▼
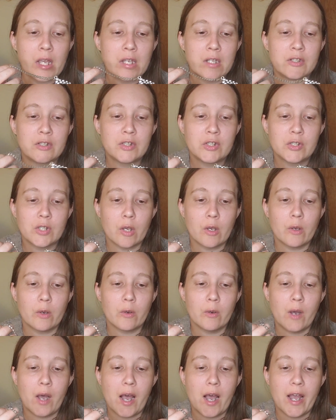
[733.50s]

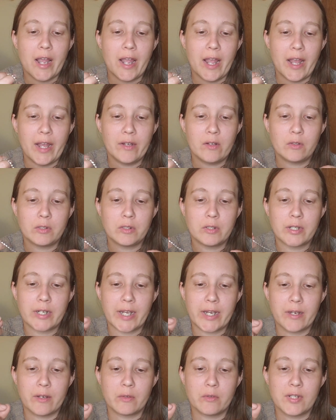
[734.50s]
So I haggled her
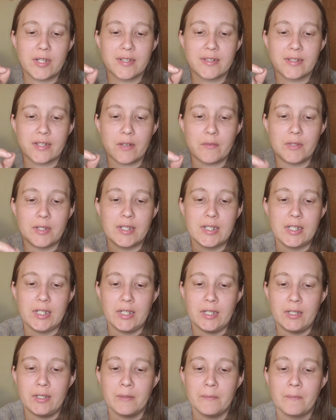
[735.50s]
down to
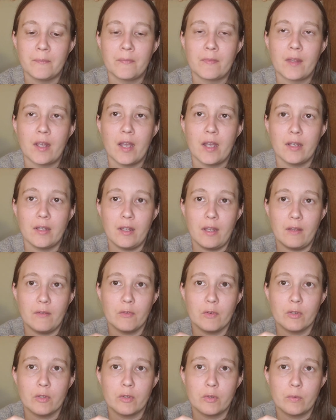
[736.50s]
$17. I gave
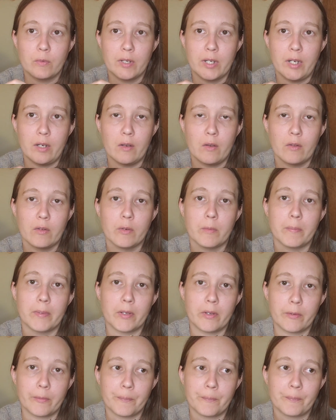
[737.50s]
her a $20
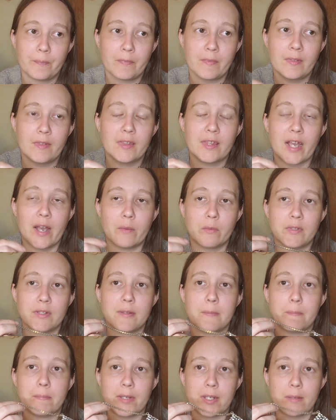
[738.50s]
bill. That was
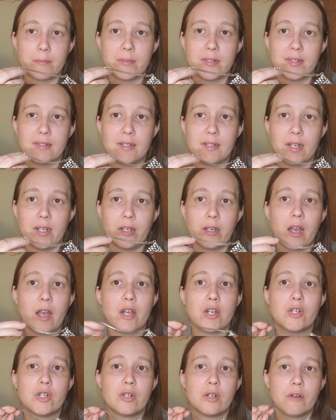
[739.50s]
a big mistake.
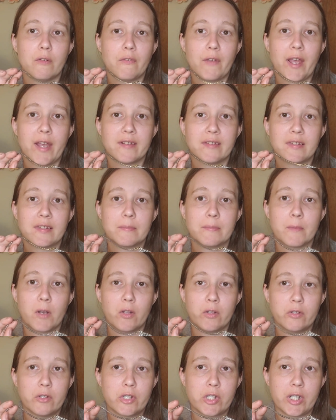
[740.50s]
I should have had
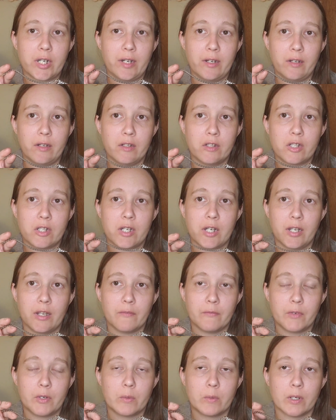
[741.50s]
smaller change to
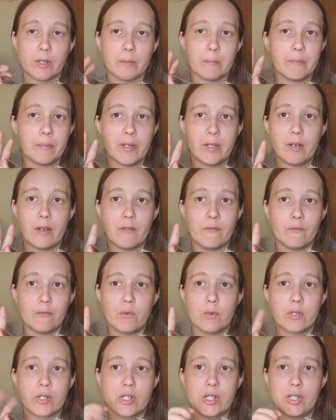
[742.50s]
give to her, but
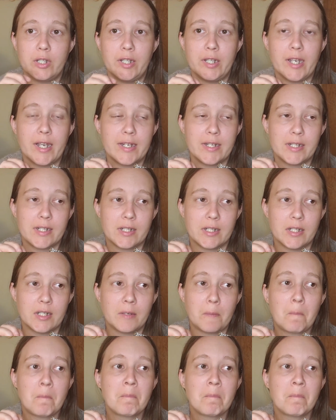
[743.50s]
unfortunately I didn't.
▲
▼
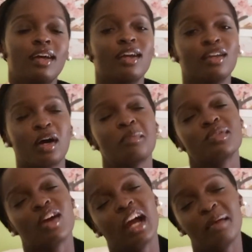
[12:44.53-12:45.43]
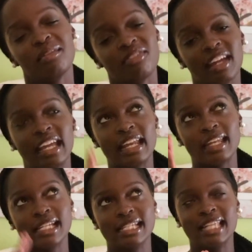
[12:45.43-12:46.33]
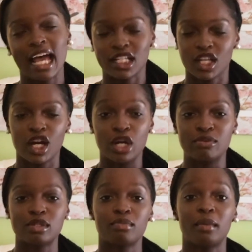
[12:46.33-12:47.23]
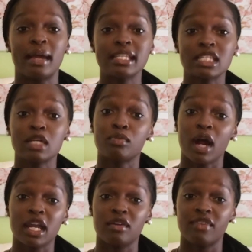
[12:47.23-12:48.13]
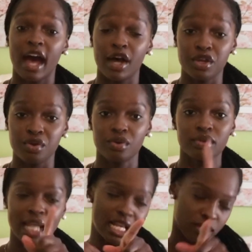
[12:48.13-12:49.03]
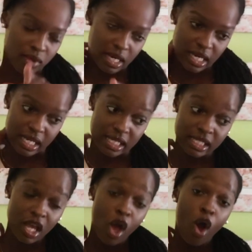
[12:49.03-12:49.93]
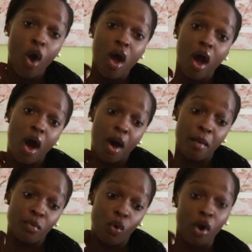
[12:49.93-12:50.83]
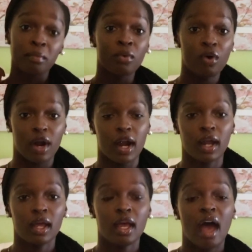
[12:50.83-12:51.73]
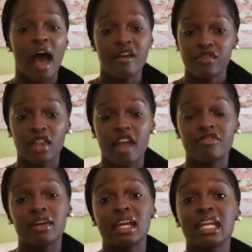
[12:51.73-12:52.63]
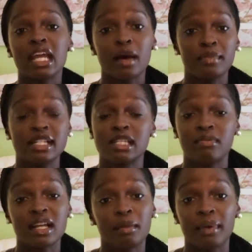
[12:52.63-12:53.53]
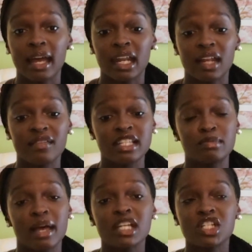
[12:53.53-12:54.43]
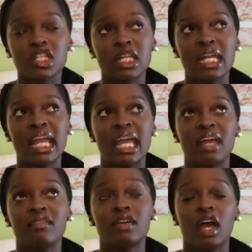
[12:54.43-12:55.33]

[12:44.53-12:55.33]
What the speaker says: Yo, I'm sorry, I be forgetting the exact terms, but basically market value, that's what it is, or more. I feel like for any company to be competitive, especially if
▲
* **What you should do**
Above are some entries. Restate word for word the lines from the one holding "[12:49.93-12:50.83]" through the one holding "What the speaker", but not the pictures.

* **Answer section**
[12:49.93-12:50.83]
[12:50.83-12:51.73]
[12:51.73-12:52.63]
[12:52.63-12:53.53]
[12:53.53-12:54.43]
[12:54.43-12:55.33]

[12:44.53-12:55.33]
What the speaker says: Yo, I'm sorry, I be forgetting the exact terms, but basically market value, that's what it is, or more. I feel like for any company to be competitive, especially if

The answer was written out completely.